§ Task prompt
Exactly the lines below from the line with "[00:00:00.12]" through the line with "[00:00:01.25]" must make up the answer, both ends included and pictures left out.

§ Extracted data entries
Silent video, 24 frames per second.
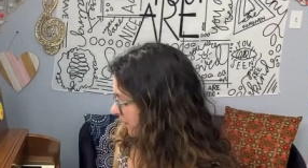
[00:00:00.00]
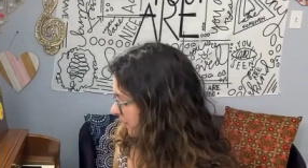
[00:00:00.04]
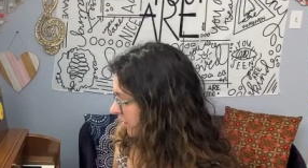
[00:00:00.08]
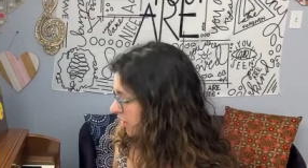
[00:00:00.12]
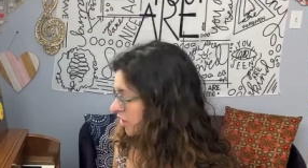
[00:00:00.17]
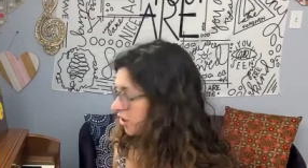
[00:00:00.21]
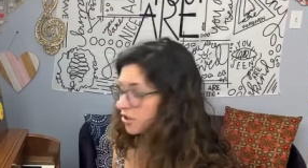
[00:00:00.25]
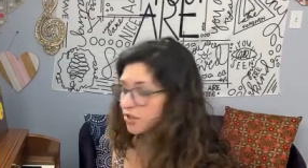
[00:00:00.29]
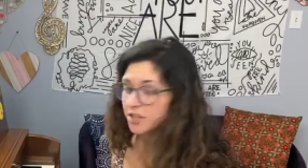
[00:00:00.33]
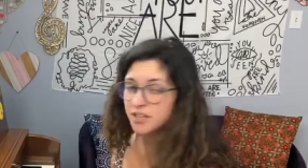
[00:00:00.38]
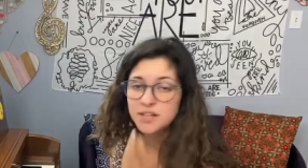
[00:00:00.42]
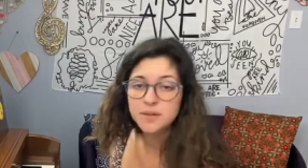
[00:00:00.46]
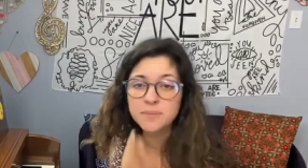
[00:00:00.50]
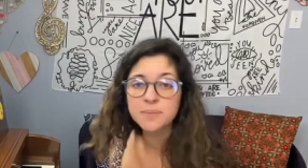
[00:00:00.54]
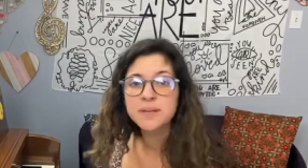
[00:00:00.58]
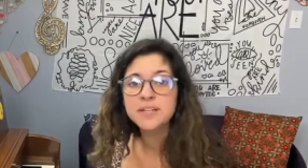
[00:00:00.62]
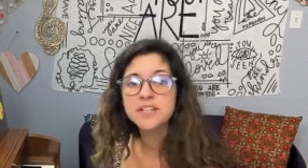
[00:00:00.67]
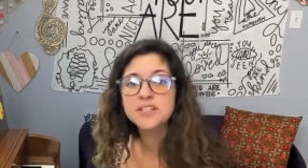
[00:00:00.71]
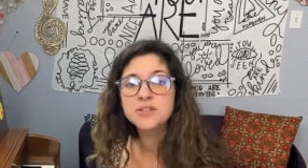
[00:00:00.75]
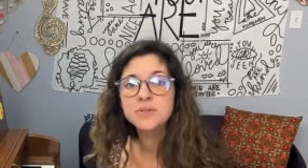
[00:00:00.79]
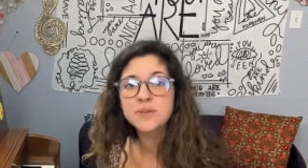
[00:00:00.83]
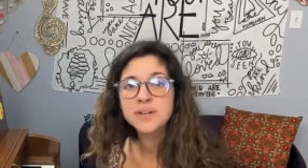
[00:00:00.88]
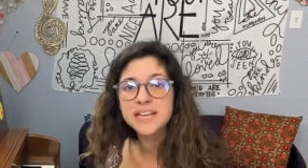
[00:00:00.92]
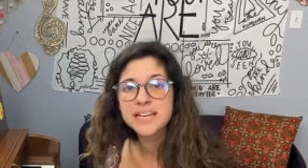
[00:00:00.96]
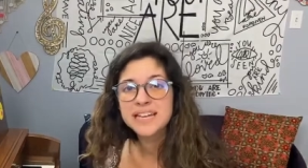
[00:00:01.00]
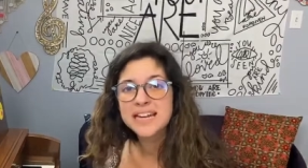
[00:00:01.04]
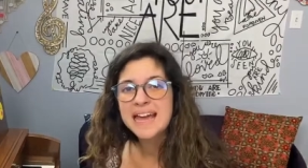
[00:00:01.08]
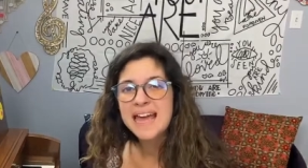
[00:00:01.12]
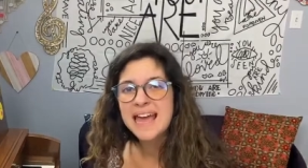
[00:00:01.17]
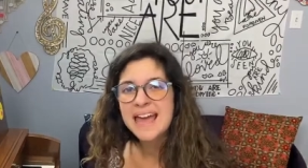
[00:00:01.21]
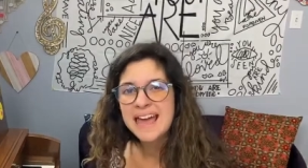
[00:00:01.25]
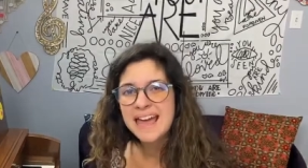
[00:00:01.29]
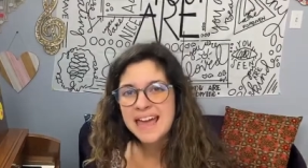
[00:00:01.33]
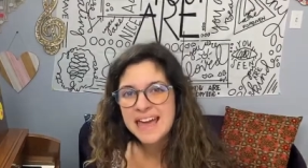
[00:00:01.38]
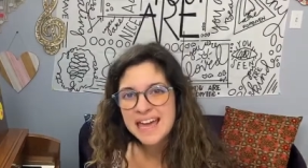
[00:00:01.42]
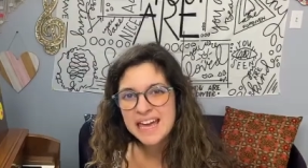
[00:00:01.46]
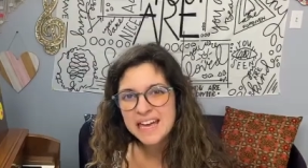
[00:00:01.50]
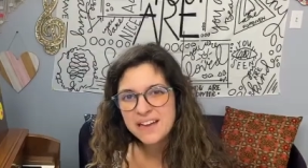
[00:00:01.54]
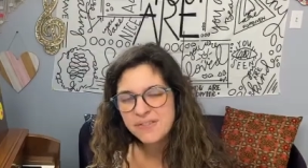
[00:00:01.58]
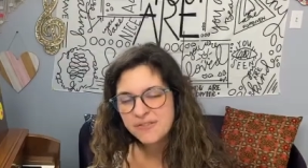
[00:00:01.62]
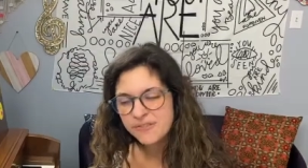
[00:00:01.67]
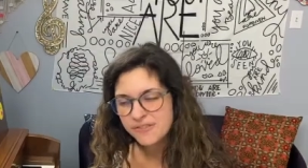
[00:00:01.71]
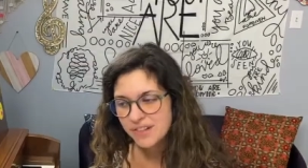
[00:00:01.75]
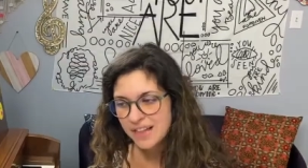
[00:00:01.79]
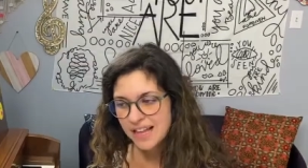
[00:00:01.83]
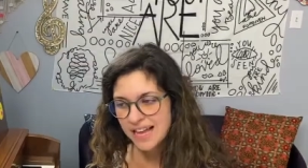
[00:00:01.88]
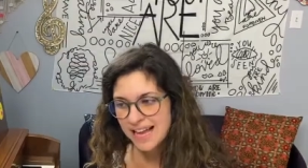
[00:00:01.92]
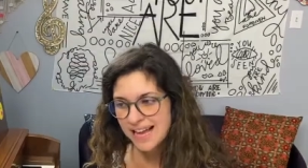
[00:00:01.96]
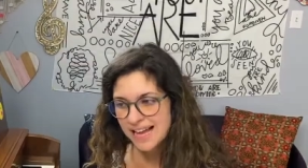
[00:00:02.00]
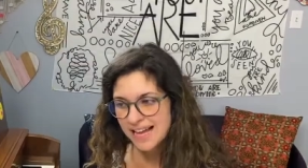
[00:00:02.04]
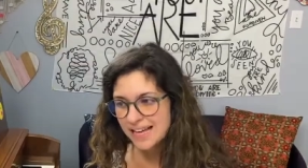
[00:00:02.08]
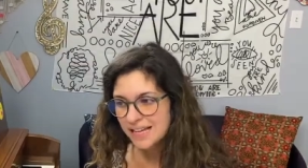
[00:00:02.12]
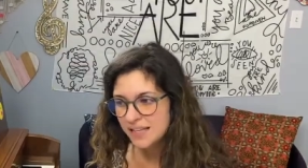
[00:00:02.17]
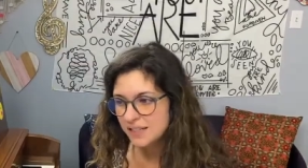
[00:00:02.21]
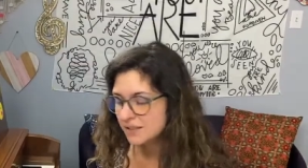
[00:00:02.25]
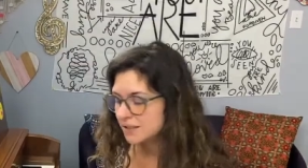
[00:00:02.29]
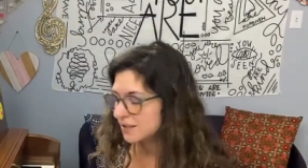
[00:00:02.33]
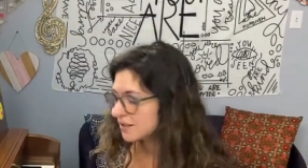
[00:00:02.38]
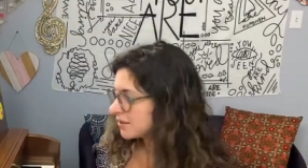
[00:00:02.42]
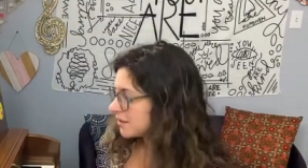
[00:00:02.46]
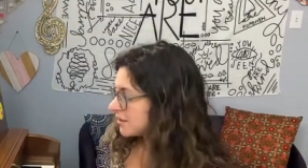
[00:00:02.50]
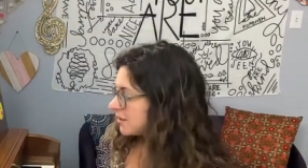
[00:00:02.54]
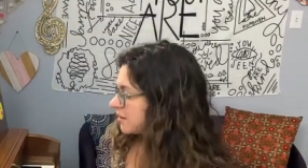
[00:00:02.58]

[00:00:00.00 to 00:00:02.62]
You're going to be doing an A flat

§ Task output
[00:00:00.12]
[00:00:00.17]
[00:00:00.21]
[00:00:00.25]
[00:00:00.29]
[00:00:00.33]
[00:00:00.38]
[00:00:00.42]
[00:00:00.46]
[00:00:00.50]
[00:00:00.54]
[00:00:00.58]
[00:00:00.62]
[00:00:00.67]
[00:00:00.71]
[00:00:00.75]
[00:00:00.79]
[00:00:00.83]
[00:00:00.88]
[00:00:00.92]
[00:00:00.96]
[00:00:01.00]
[00:00:01.04]
[00:00:01.08]
[00:00:01.12]
[00:00:01.17]
[00:00:01.21]
[00:00:01.25]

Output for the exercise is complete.